TW: Rape, sexual violence.
On Halloween, a student was raped on campus. The assault occurred in a full parking lot in the middle of the day. As students and as a community, we should be horrified. We should be appalled that something so serious could take place so easily. But more importantly, we should be willing to take measures to prevent things like this from happening again.
How did this happen in broad daylight on a campus full of people? Technology may have something to do with it. In the age of digital devices, it is easy to use technology to temporarily escape from the present moment. Whether it is incessantly checking your Facebook feed or blocking out our surroundings by putting in headphones, we are all guilty of avoiding mundane moments by distracting ourselves. The inadvertent effect of this is that we are blind to the environment surrounding us.
While we would all like to imagine ourselves as skilled multitaskers, the reality is that we suffer from inattentional blindness. Inattentional blindness occurs when our minds focus on certain details and block out others. As author David McRaney puts it, “you are ‘blind’ to that which you are not attentive.” The implication of inattentional blindness is that when we are on our phones — texting, playing games or listening to music — we become distracted and unaware of what’s going on in the immediate world around us. Rather than a cohesive campus community, we have become a fragmented collection of bodies.

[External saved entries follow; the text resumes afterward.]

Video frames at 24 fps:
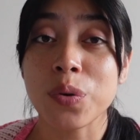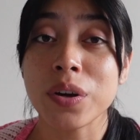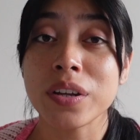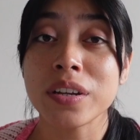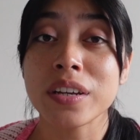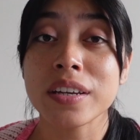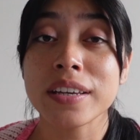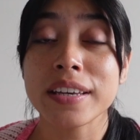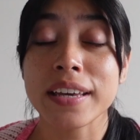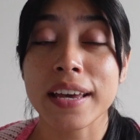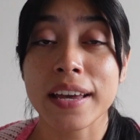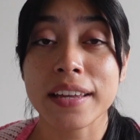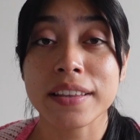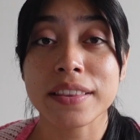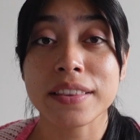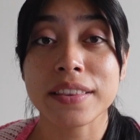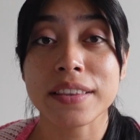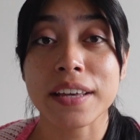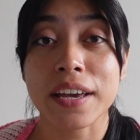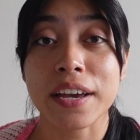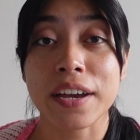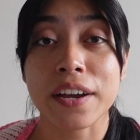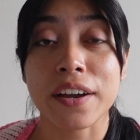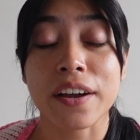want to get
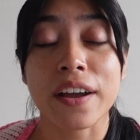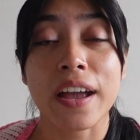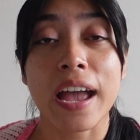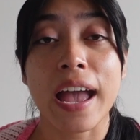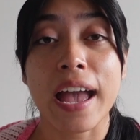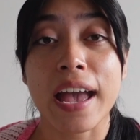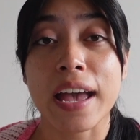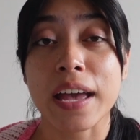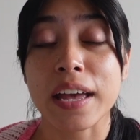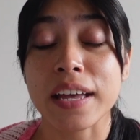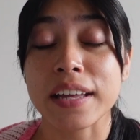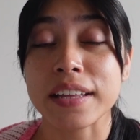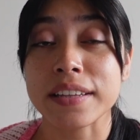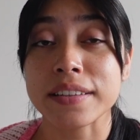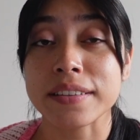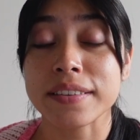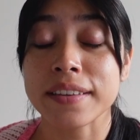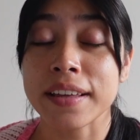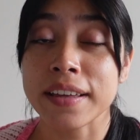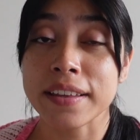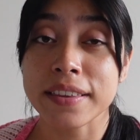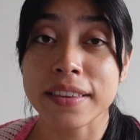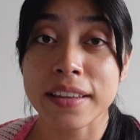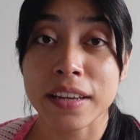there and
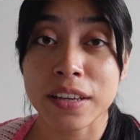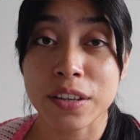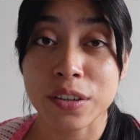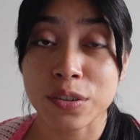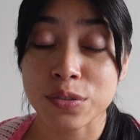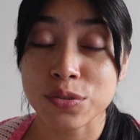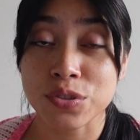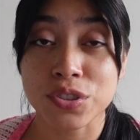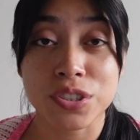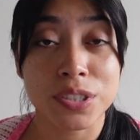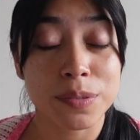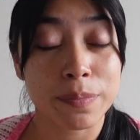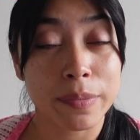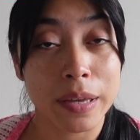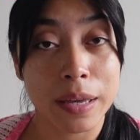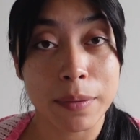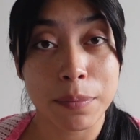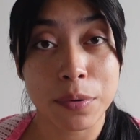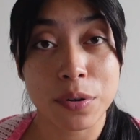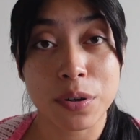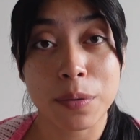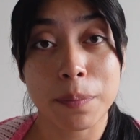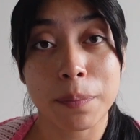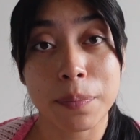think that you'll just be
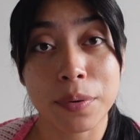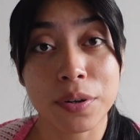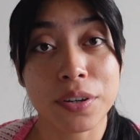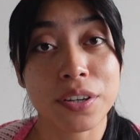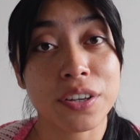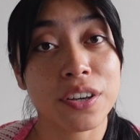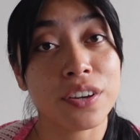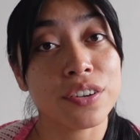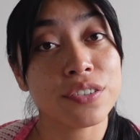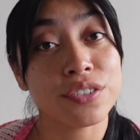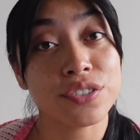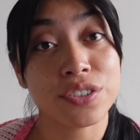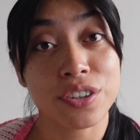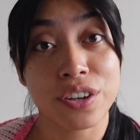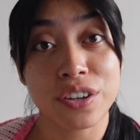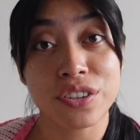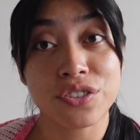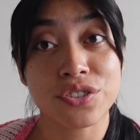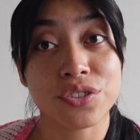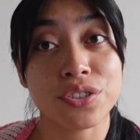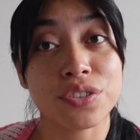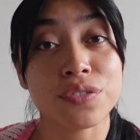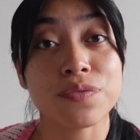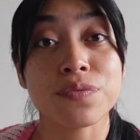able to book your
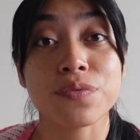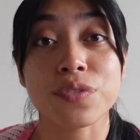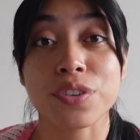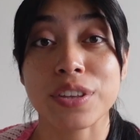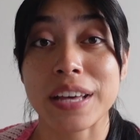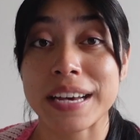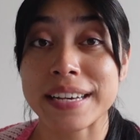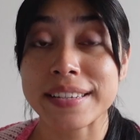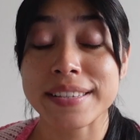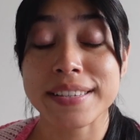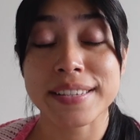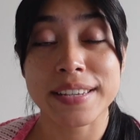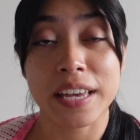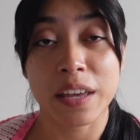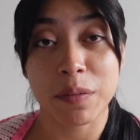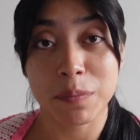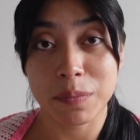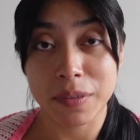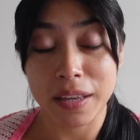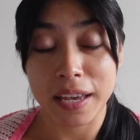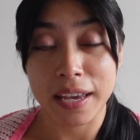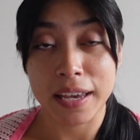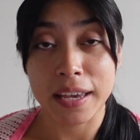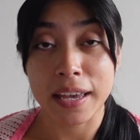excursion for that same
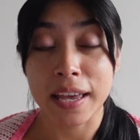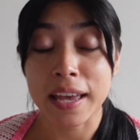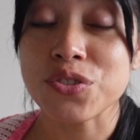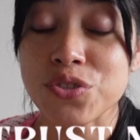day.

This is not at all to say that anyone is to blame or should feel guilty for the assault on Halloween. It would be unfair and unproductive to say anyone other than the attacker bears any responsibility for what happened. However, the fact that a sexual assault could take place in the afternoon on a crowded campus should gravely worry us. We should pause and make a conscious assessment of how disconnected we are from our environment. We all could pay a little more attention.
Another thing to consider is how the assault was immediately responded to. According to Sergeant Garth Smith of the campus police, the incident took place around 12:15 p.m. A text message alert, however, was not sent out to students and faculty until later in the afternoon, around 2:50 p.m. The text announcement did not mention that the suspect was armed with a handgun.
This was an aggravated incident involving an armed suspect on a college campus. At a bare minimum, students should be informed immediately that there was an armed person in the area. It is unsettling that such crucial information took hours to disseminate. While it is not clear how much time passed between when the rape occurred and when it was reported, it seems safe to say there was a delay between the report and students learning of it. Students have a right to know when there is a danger on campus, and U police and administrators have an obligation to get this information out in a timely manner.
There are no broad-brush solutions to preventing rape. There is no magic formula for ensuring something like this never occurs on our campus again. There are, however, small and seemingly unrelated cultural changes that, if implemented, would make our university a more safe and hospitable place. It is terrifying that someone was raped under the sun in a parking lot filled with people coming in and out. Scarier yet that no one saw anything. The takeaway from this is that we need to be a more aware, more observant and more present student body.
Put down your phone and pull out your earbuds. Put away your digital devices and resist sending that tweet during your commute to class. You may think you can text, walk and still be sentient to the world around you, but the reality is that you are heavily distracted. In the short time you are being distracted, you may miss something that could change a student’s life forever. It just isn’t worth it.